BEGIN Entries supplied
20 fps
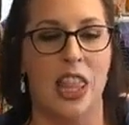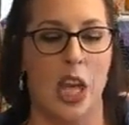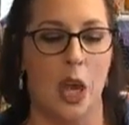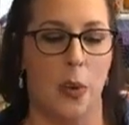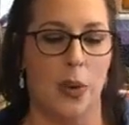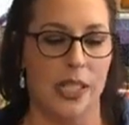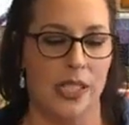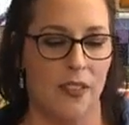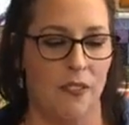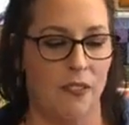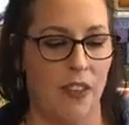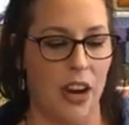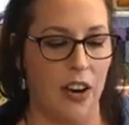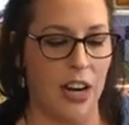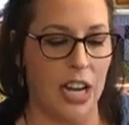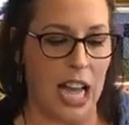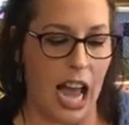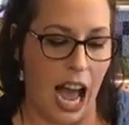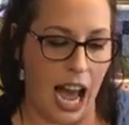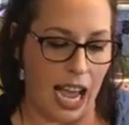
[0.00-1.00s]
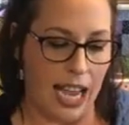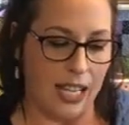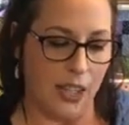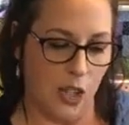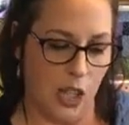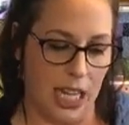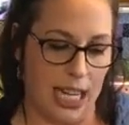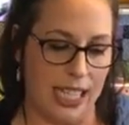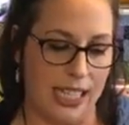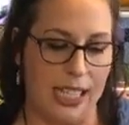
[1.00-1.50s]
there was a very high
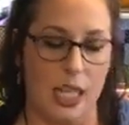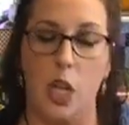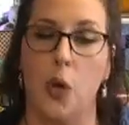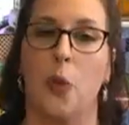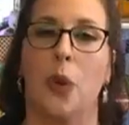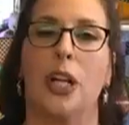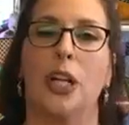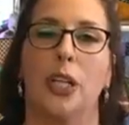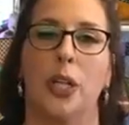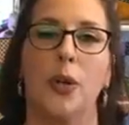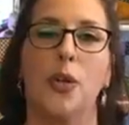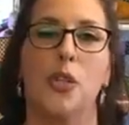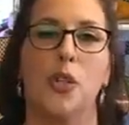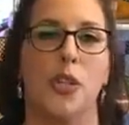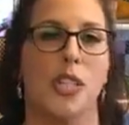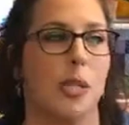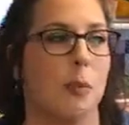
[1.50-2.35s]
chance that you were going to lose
END Entries supplied
BEGIN Entries supplied
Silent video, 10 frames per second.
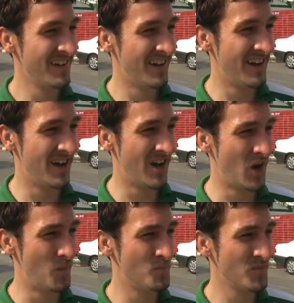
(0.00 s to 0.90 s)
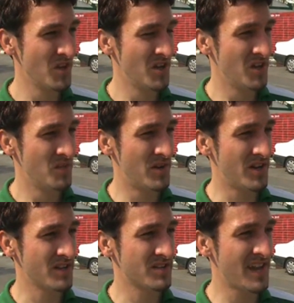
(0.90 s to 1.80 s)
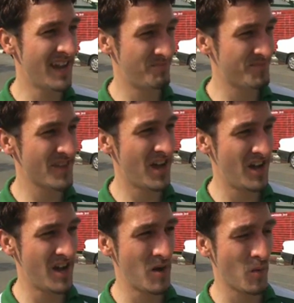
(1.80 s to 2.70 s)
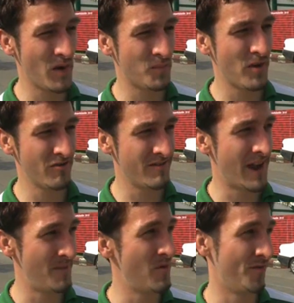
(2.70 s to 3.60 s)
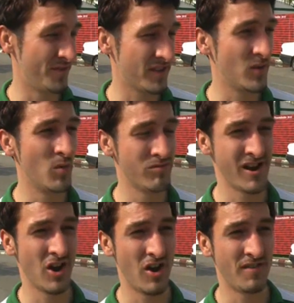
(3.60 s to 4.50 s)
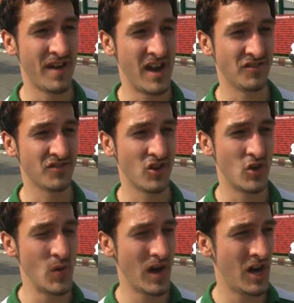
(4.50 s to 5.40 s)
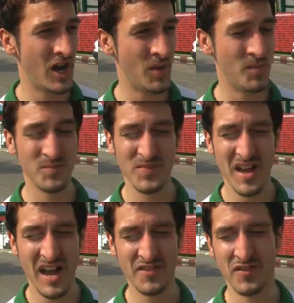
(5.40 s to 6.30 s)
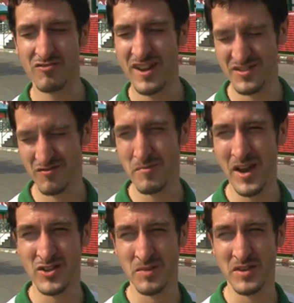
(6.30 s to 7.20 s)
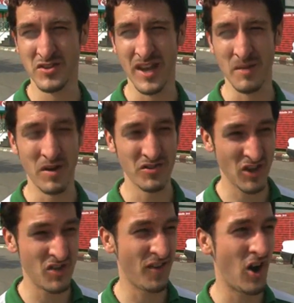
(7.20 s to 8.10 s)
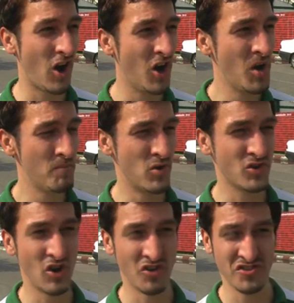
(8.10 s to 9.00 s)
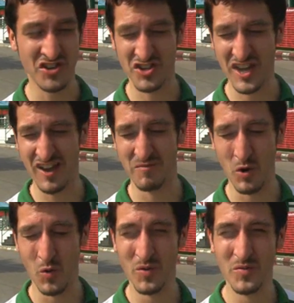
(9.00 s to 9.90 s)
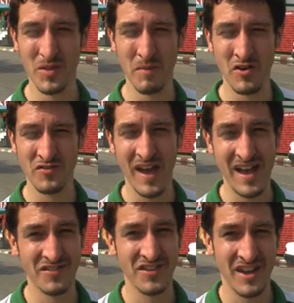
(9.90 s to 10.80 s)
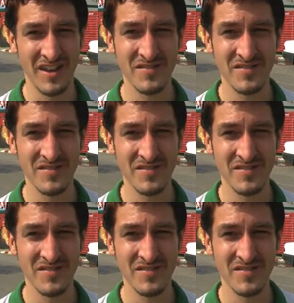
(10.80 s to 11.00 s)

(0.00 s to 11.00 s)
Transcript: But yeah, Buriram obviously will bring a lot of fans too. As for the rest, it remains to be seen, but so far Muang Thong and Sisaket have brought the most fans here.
END Entries supplied
BEGIN Entries supplied
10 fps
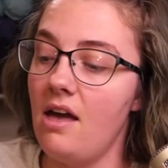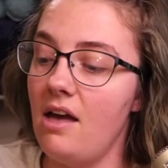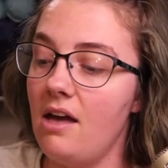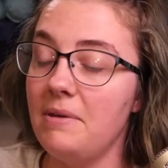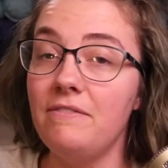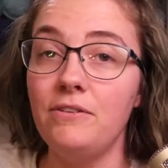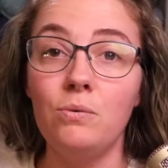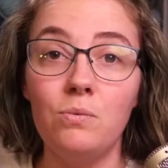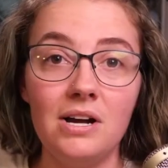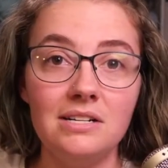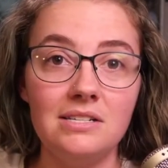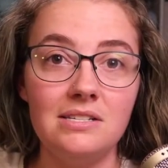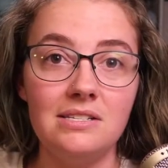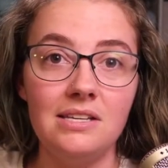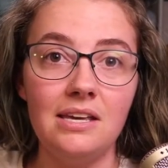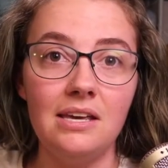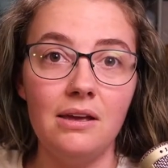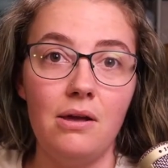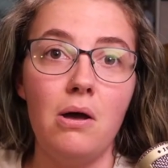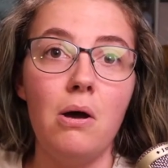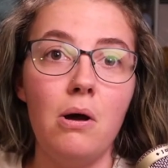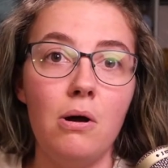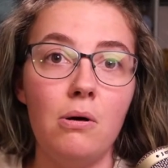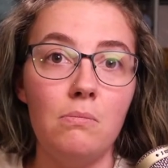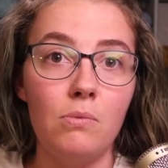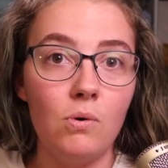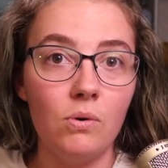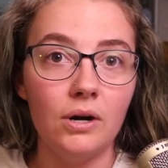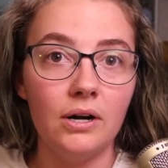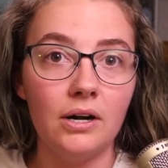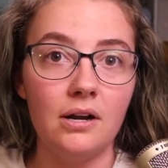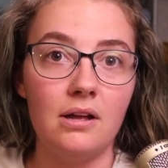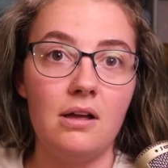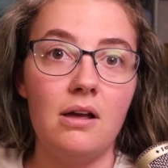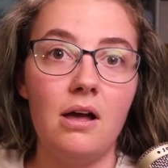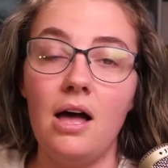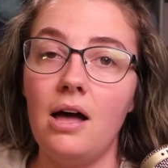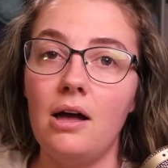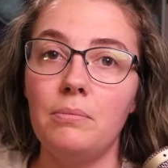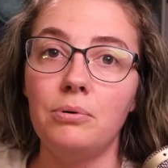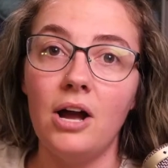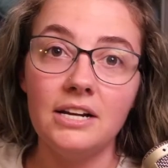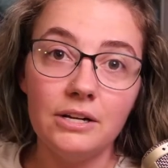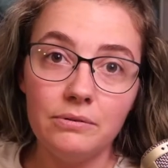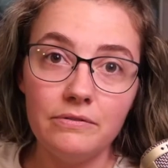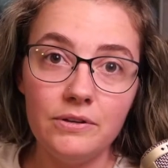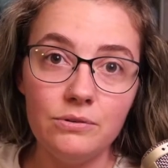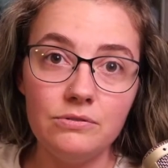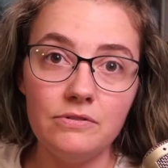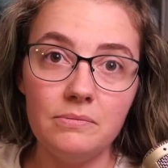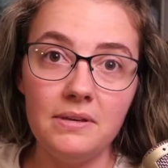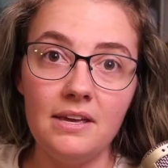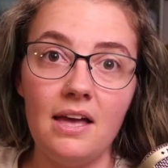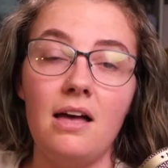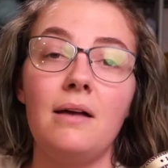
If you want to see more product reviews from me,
END Entries supplied
• _Your goal_:
Nothing but the lines above from the one that has "(5.40 s to 6.30 s)" down to the one that has "Transcript: But yeah, Buriram" belongs in the answer, copied exactly, without pictures.

• _Problem solution_:
(5.40 s to 6.30 s)
(6.30 s to 7.20 s)
(7.20 s to 8.10 s)
(8.10 s to 9.00 s)
(9.00 s to 9.90 s)
(9.90 s to 10.80 s)
(10.80 s to 11.00 s)

(0.00 s to 11.00 s)
Transcript: But yeah, Buriram obviously will bring a lot of fans too. As for the rest, it remains to be seen, but so far Muang Thong and Sisaket have brought the most fans here.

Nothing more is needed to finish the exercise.